Handshake business agreements have become outdated. Today, almost every business knows the importance of the written contract. While the prospect of earning money and making a profit on a new venture is thrilling, never forget to seal the deal with a contract before getting started. You never know when your partner decides to cancel the agreement, file a lawsuit against you, or you have to face court trials for not following the Federal Arbitration act. In this regard, a written partnership agreement provides both security and peace of mind to all parties in any business dealing. For writing your contract, you will have to hire a lawyer.
He will help you point out risks that could affect your company and things you need to add. If you are not convinced already, I have mentioned in detail a few of the reasons how this written contract can benefit you. To learn about them, continue reading.
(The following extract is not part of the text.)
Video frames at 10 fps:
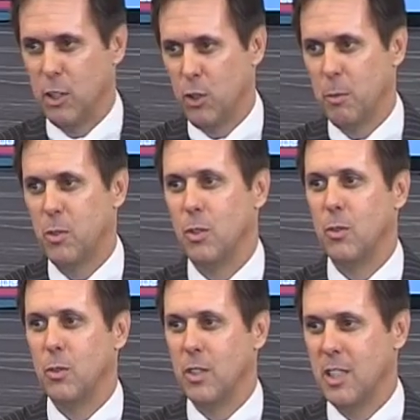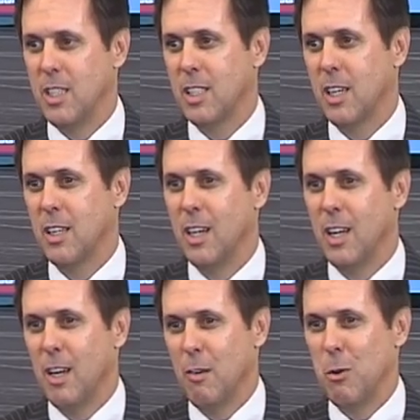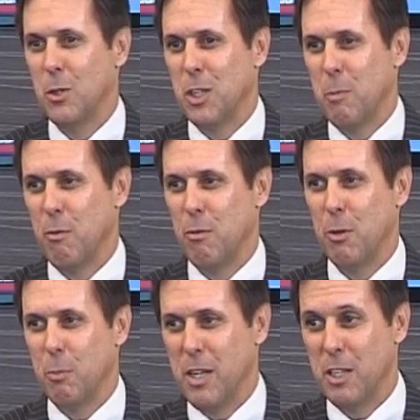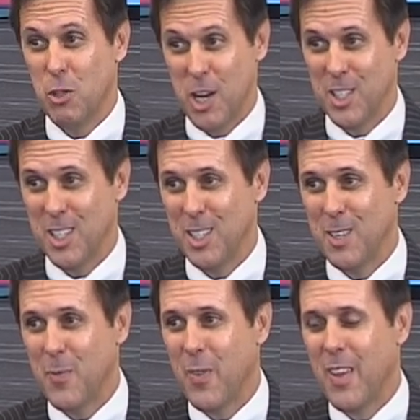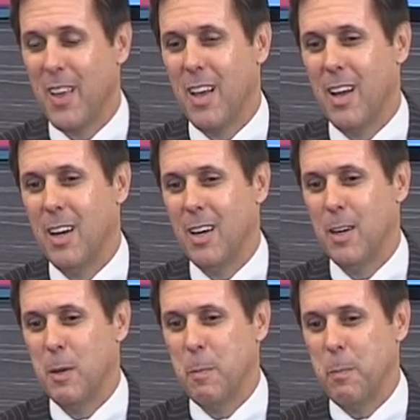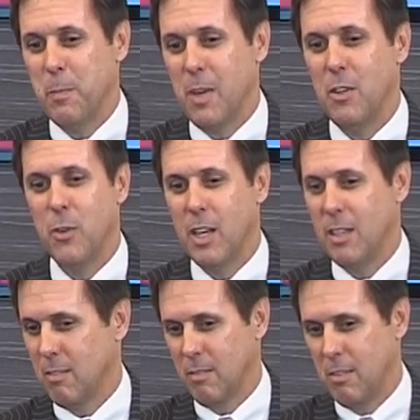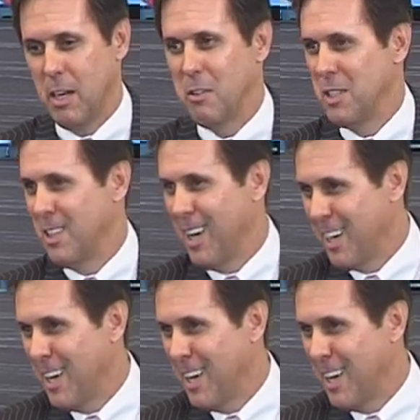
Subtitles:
a trip to the seaside, of course, they prefer to be in dry season, and you can't guarantee that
Avoid States Default Rules
You do not want to depend on your state default rules. When you do not have a written agreement in place, you will have to operate in accordance with these default rules. It means you will not have much control over your business. Therefore, having a written partnership contract will allow you to modify the rules as per your business’s best interests. This way, you have more control over the company and can avoid those default rules defined by the state.
Define Who Will Have the Most Control
When writing the contract, you have to define the amount of control every partner will have clearly over the business. Typically, it is determined based on possession percentage, capital contribution, or any other criteria you might have already decided. However, when doing so, think through what will happen when one of your partners chooses to break the partnership or sell their share. Is there a new partner coming in to fill up space? Will he have as much control as the founders? What will happen if a partner dies? It would be best if you mentioned every possibility to prepare in advance and know who will have more control over the business.
Remove a Troublesome and Non-Performing Partner
For every business to succeed, having an equal contribution from each partner is imperative. That is why it is one of the most important things you will have to write in the agreement, as it will directly affect your business. While every partner intends to contribute to the company to make it grow, the reality is often not the same. Over time, partners who were performing at some point can grow apart and focus less on the business—as a result, jeopardizing the company. If the business does not grow as anticipated, the possibility of a partner losing his interest is high. Even worse, he may end up joining a competitor. In this case, the owners should have the authority to remove the partner who is no longer playing any role but still owns a company’s share. The partnership contract must have the process of removing the non-performing partner.
Have More Clarity
A handshake acts like a contract for many business deals, and it is one of the major reasons why most contracts fail. It is important to know that when you do not have a written agreement in place, parties can change, conditions can change, memories can fade, and one person’s version of the deal can be different than another’s. For discussions that involve business planning, tasks, and money management, verbal contacts are not enough. Therefore, it is always a wise idea to put agreements into writing. It will allow everyone involved in the project to review all the terms, rules, laws, and conditions before starting the project. Even if they want to change anything from the contract, you can negotiate with them and address the issue before committing to the partnership.
Considering you and your partners will be investing a large amount of money, intellectual property, and valuable resources into an organization, a contract will offer you the protection you need. It is necessary because if the agreement fails or the partnership breaks, you will need the security of everything you have invested in.